Math - again

I have added MathJax to Drupal to write better math formulas.
It reminds me of the very first website I ever made back in 1995 with plain html, line by line. It's a whole lot of extra formatting, and no WYSIWYG here, but it works. To test out things I reproduce a simple high school math proof.

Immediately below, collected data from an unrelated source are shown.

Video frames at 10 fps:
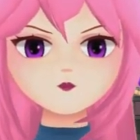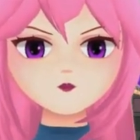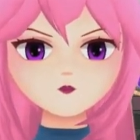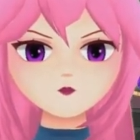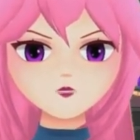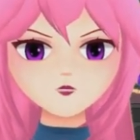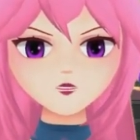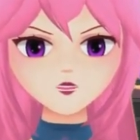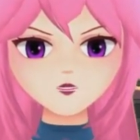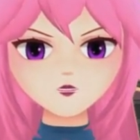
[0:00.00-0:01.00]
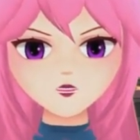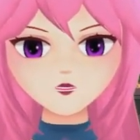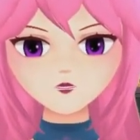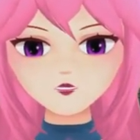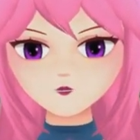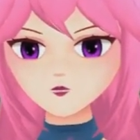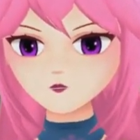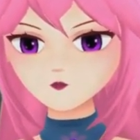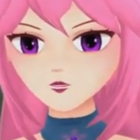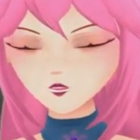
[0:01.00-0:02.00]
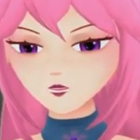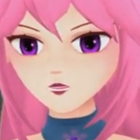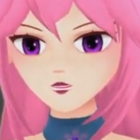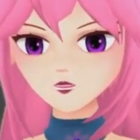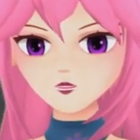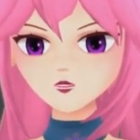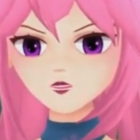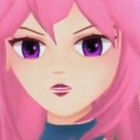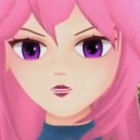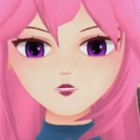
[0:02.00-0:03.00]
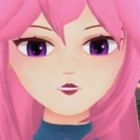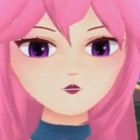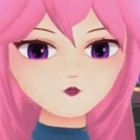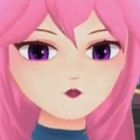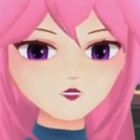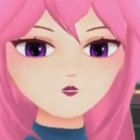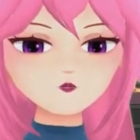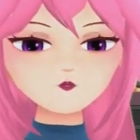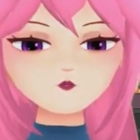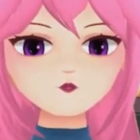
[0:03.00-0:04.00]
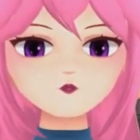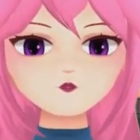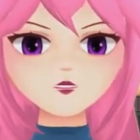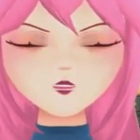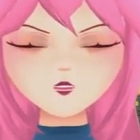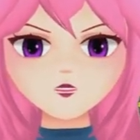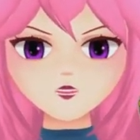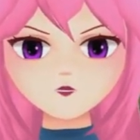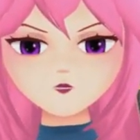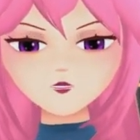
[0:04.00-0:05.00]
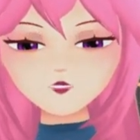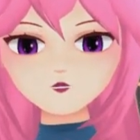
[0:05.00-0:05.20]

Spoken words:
And now you have you've almost got a jacket already, look, it's gorgeous.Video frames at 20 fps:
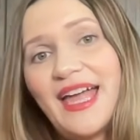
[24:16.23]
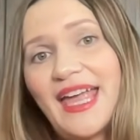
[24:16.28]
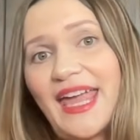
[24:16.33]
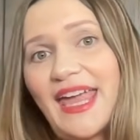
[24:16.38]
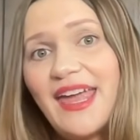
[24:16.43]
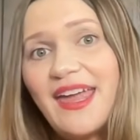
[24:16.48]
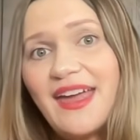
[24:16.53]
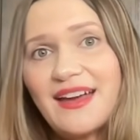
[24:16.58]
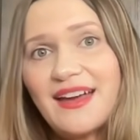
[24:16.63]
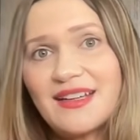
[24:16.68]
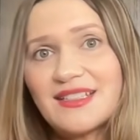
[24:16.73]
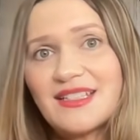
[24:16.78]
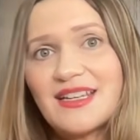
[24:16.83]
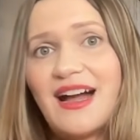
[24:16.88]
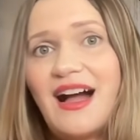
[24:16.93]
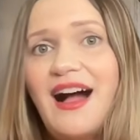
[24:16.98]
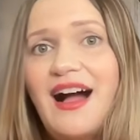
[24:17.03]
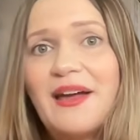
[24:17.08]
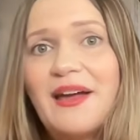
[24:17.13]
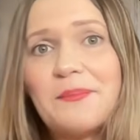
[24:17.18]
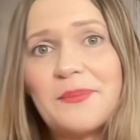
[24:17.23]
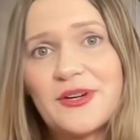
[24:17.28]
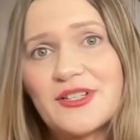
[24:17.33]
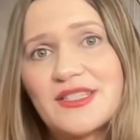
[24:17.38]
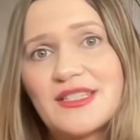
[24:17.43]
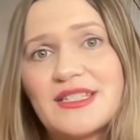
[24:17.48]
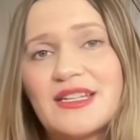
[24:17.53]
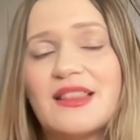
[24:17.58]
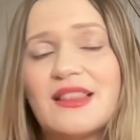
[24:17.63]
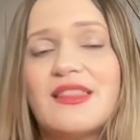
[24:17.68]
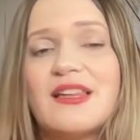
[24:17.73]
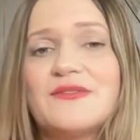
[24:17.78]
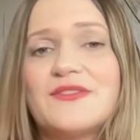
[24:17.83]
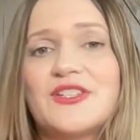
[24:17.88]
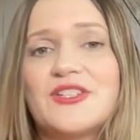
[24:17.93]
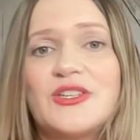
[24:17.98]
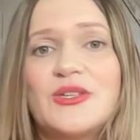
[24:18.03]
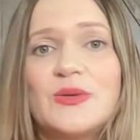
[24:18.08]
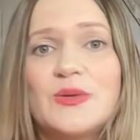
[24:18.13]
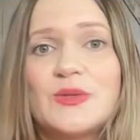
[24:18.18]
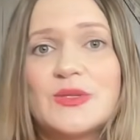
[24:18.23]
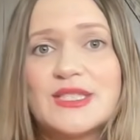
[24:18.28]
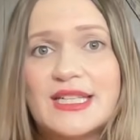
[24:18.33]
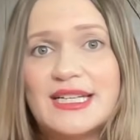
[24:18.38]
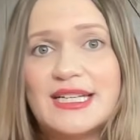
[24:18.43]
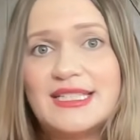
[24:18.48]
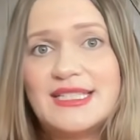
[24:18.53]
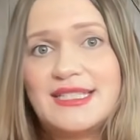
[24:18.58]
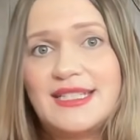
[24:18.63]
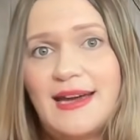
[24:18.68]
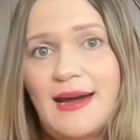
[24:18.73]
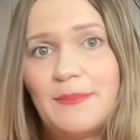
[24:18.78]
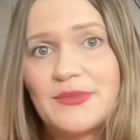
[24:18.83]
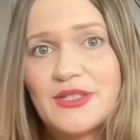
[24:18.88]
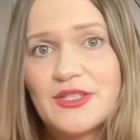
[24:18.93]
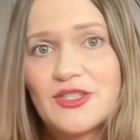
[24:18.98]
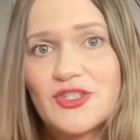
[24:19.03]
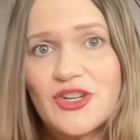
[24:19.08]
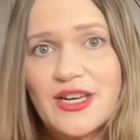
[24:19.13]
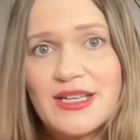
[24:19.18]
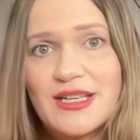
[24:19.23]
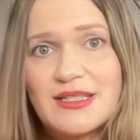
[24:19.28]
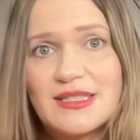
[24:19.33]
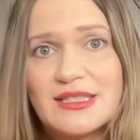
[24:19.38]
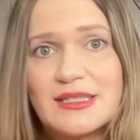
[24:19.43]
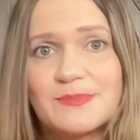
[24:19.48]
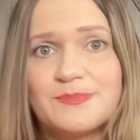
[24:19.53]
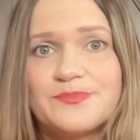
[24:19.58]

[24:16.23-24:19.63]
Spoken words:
And I personally love to use adaptogens.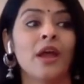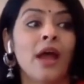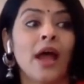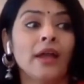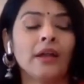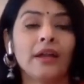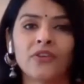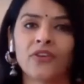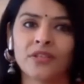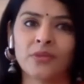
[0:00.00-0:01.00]
and and
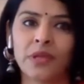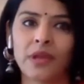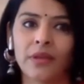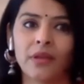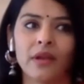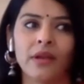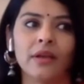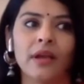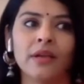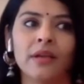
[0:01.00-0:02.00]
trust me i mean
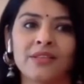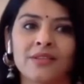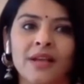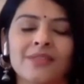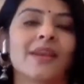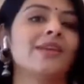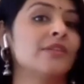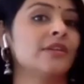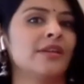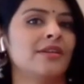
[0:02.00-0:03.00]
and and as a as a
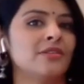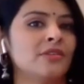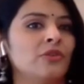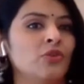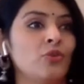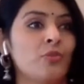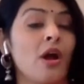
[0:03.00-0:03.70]
classical dancer youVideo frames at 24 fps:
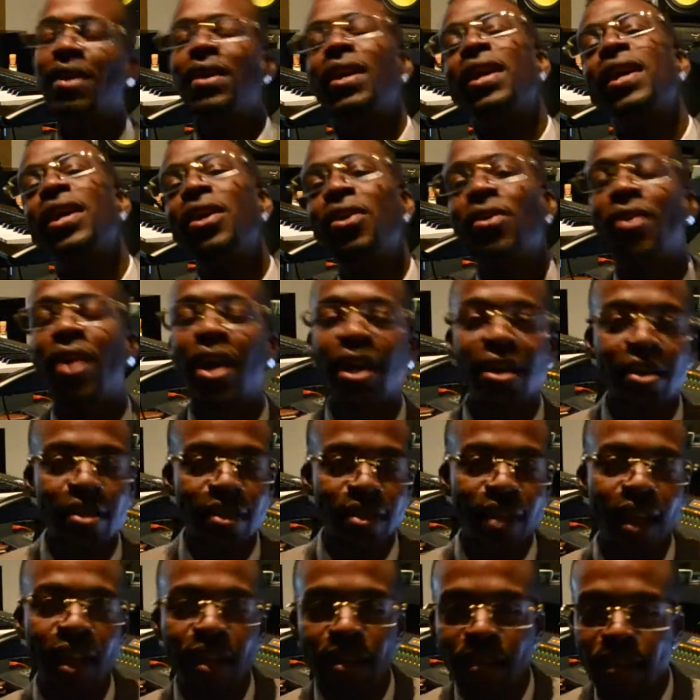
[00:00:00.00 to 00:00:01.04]
I hear
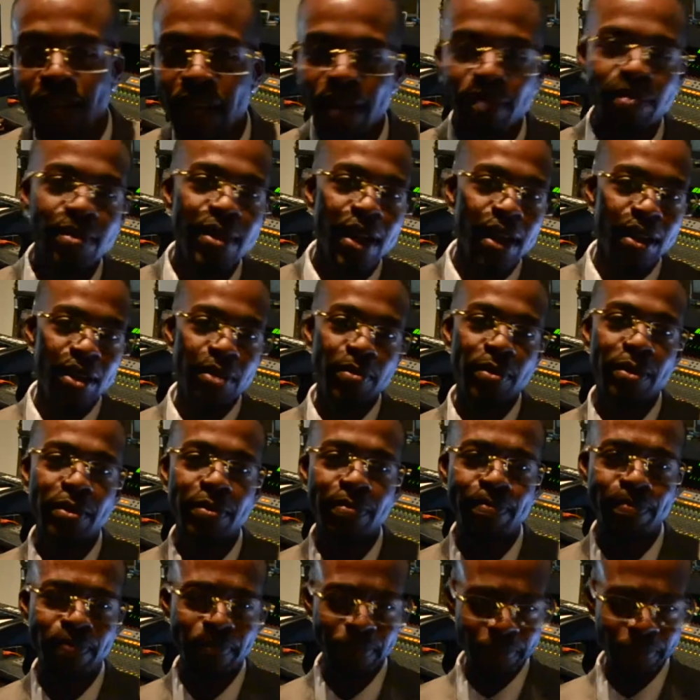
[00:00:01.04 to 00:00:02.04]
artists all the time talk about,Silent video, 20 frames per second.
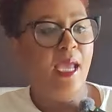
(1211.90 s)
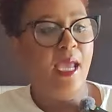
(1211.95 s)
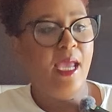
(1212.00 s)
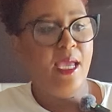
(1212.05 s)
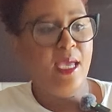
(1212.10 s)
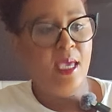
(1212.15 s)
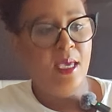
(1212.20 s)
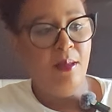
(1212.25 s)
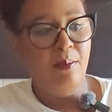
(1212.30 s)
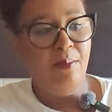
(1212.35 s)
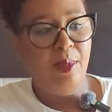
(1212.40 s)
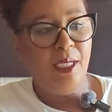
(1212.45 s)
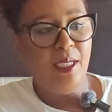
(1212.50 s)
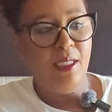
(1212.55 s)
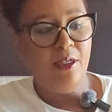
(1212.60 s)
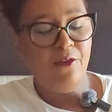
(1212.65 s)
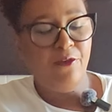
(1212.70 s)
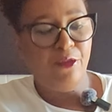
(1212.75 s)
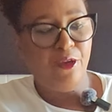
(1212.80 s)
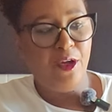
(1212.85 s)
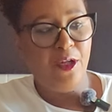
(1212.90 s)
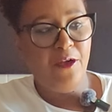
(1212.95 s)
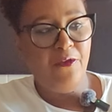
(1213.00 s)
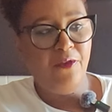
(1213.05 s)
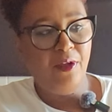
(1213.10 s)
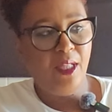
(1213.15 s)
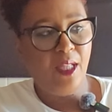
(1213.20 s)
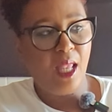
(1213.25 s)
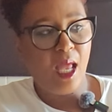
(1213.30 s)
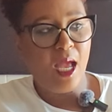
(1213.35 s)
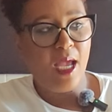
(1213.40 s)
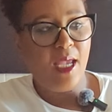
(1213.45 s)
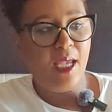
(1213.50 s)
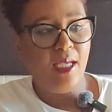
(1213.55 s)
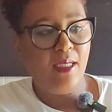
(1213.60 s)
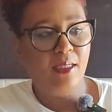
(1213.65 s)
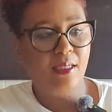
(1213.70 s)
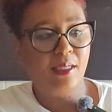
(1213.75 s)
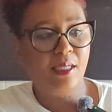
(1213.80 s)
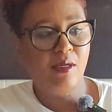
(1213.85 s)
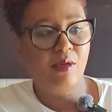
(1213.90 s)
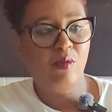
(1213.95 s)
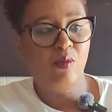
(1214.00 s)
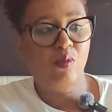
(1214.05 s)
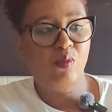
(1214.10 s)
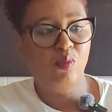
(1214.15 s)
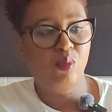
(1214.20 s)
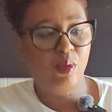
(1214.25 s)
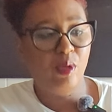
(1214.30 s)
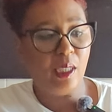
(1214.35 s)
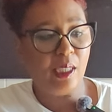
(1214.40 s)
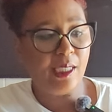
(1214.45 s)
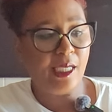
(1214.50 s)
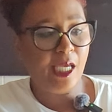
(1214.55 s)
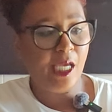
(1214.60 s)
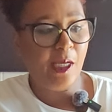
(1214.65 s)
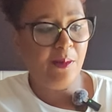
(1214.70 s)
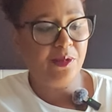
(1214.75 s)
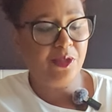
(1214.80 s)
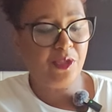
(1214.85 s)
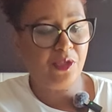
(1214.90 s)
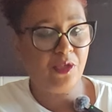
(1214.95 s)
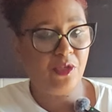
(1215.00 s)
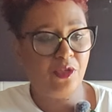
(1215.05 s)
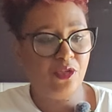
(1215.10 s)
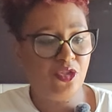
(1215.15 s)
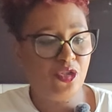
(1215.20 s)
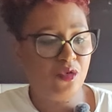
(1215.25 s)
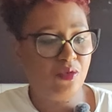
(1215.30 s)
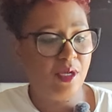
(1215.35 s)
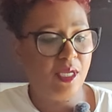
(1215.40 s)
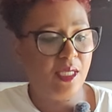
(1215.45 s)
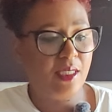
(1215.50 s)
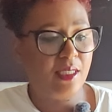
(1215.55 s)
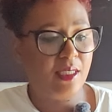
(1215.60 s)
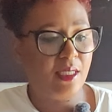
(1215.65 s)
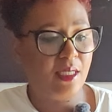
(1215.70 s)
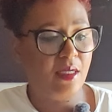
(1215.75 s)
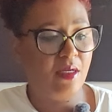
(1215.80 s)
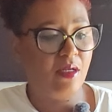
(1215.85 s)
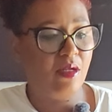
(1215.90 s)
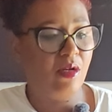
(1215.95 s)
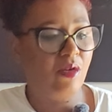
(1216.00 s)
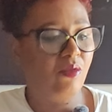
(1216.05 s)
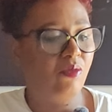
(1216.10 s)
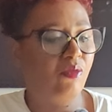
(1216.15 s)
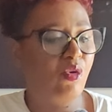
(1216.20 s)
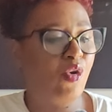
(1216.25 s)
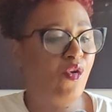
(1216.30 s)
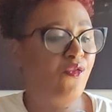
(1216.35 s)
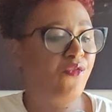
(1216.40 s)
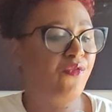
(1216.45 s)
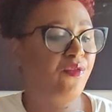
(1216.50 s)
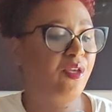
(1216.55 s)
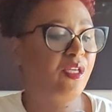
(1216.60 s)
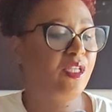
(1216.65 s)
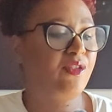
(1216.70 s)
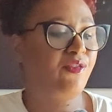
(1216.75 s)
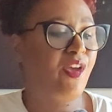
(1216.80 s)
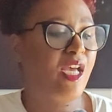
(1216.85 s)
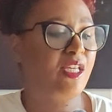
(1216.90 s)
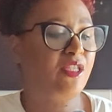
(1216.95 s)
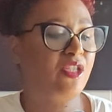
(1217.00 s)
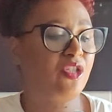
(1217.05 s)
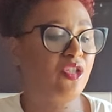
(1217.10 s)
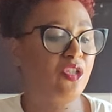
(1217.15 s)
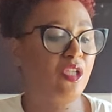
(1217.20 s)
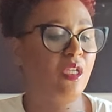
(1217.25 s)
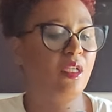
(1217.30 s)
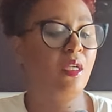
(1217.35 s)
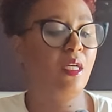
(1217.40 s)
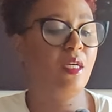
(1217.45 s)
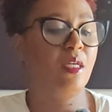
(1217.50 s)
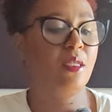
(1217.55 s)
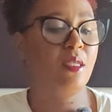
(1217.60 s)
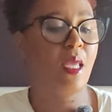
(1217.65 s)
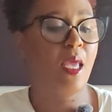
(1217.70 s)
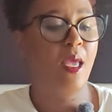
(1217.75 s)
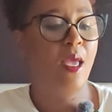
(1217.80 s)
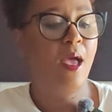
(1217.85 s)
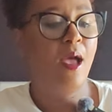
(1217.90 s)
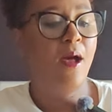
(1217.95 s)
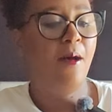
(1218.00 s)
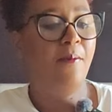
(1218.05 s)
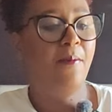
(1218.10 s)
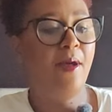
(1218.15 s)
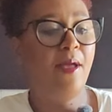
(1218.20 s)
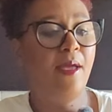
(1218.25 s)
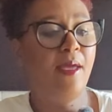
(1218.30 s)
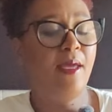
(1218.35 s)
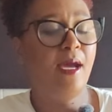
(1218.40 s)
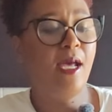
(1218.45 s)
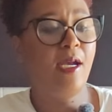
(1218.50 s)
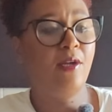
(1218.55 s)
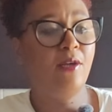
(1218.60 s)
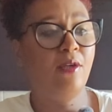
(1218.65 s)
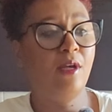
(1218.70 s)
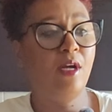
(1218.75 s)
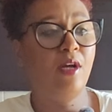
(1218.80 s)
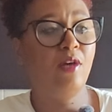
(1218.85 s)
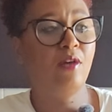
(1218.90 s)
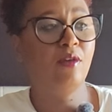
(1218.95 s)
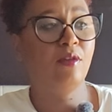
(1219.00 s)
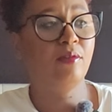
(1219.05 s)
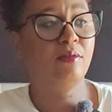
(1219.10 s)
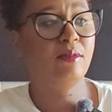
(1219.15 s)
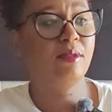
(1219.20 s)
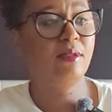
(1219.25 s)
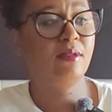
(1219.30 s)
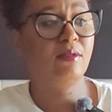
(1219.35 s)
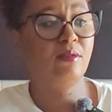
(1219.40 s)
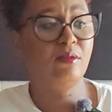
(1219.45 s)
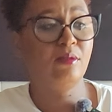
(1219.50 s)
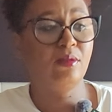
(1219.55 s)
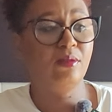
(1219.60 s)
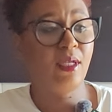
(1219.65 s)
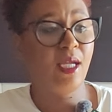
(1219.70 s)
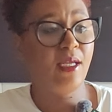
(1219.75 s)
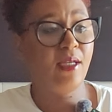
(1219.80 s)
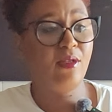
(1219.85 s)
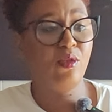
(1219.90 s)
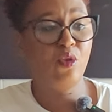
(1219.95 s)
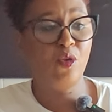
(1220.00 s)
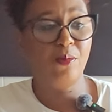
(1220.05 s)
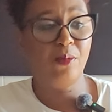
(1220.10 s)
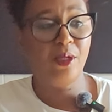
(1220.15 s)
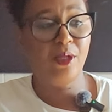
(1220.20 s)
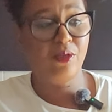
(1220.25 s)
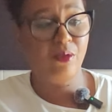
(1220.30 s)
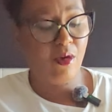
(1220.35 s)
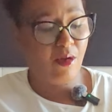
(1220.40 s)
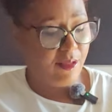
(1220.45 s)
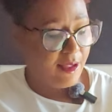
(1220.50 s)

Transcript: and being in front of a light really helped her to excel her growth as fast as she does. But I don't know, do they normally growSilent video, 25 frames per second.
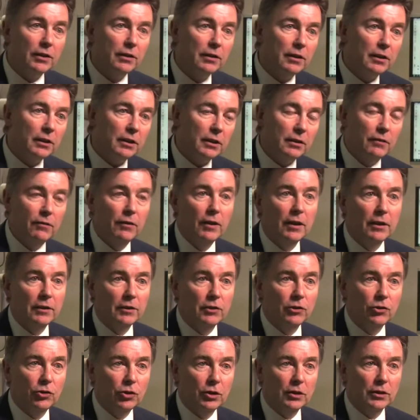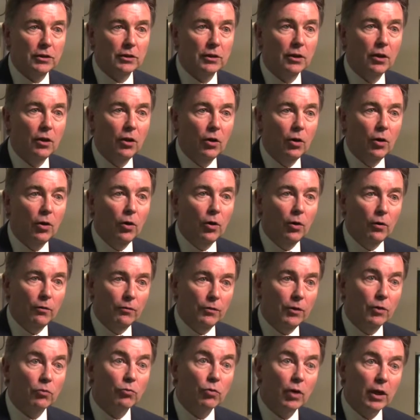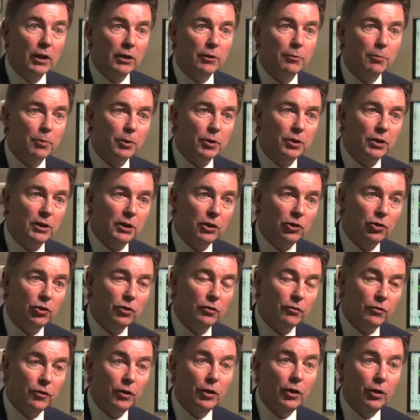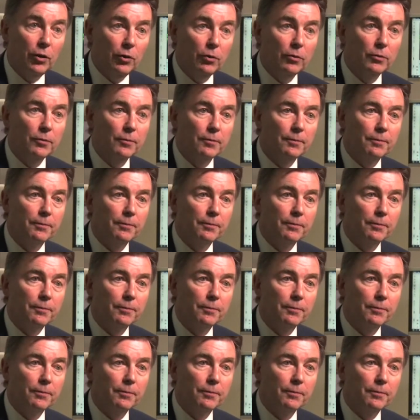and disadvantages of the right procedure for you.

Let's take the derivative of $ \ln \left(x\right) $
Remember that the definition of a derivative is as follows:
$ \displaystyle\displaystyle\lim _{x\rightarrow a}\dfrac {f\left( x\right) -f\left( a\right) }{x-a}=f'\left( a\right) $
In that case we can write
$ \displaystyle\lim _{x\rightarrow a}\dfrac {\ln \left( x\right) -\ln \left( a\right) }{x-a} $

Because we know that
$ \log \left( a\right) -\log \left( b\right) =\log \left( \dfrac {a}{b}\right) $ and $ \log \left( a\right) ^{n}=n\log \left( a\right) $
we can write the equation as follows:
$ \displaystyle\lim _{x\rightarrow a}\dfrac {\ln \left( \dfrac {x}{a}\right) }{x-a} $
which is the same as
$ \displaystyle\lim _{x\rightarrow a}\dfrac {1}{x-a}.\ln \left( \dfrac {x}{a}\right) $
$ \displaystyle\lim _{x\rightarrow a}\ln \left( \dfrac {x}{a}\right) ^{\dfrac {1}{x-a}} $

If we substitute $ x-a=p $ which implies $ x=a+p $ we can continue a bit more civilized, only realizing that if
$ x\rightarrow a $ then $ p\rightarrow 0 $
So the equation becomes
$ \displaystyle\lim _{p\rightarrow 0}\ln \left( \dfrac {a+p}{a}\right) ^{\dfrac {1}{p}} $
and can be simplified to
$ \displaystyle\lim _{p\rightarrow 0}\ln \left( 1+\dfrac {p}{a}\right) ^{\dfrac {1}{p}} $

This time we are stuck with $ \dfrac {p}{a} $ which we solve by substitution again:
$ \dfrac {p}{a}=\dfrac {1}{n} $
which means
$ \dfrac {1}{p}=\dfrac {n}{a}=n\dfrac {1}{a} $

And if $ p\rightarrow 0 $ then $ n\rightarrow \infty $

This leads us to
$ \displaystyle\lim _{n\rightarrow \infty }\ln \left( 1+\dfrac {1}{n}\right) ^{n\cdot \dfrac {1}{a}} $
and of course
$ \displaystyle\lim _{n\rightarrow \infty }\dfrac {1}{a}\ln \left( 1+\dfrac {1}{n}\right) ^{n} $

Some might have forgotten it but this contains the definition of $ e $, namely
$ e=\displaystyle\lim _{n\rightarrow \infty } \left( 1+\dfrac {1}{n}\right) ^{n} $

And with that we can simply conclude that we end up with
$ \dfrac {1}{a}.\ln \left( e\right) =\dfrac {1}{a} $
$ f'\left(x\right) =\dfrac {1}{x} $

It seems to work. Back to the studio, then.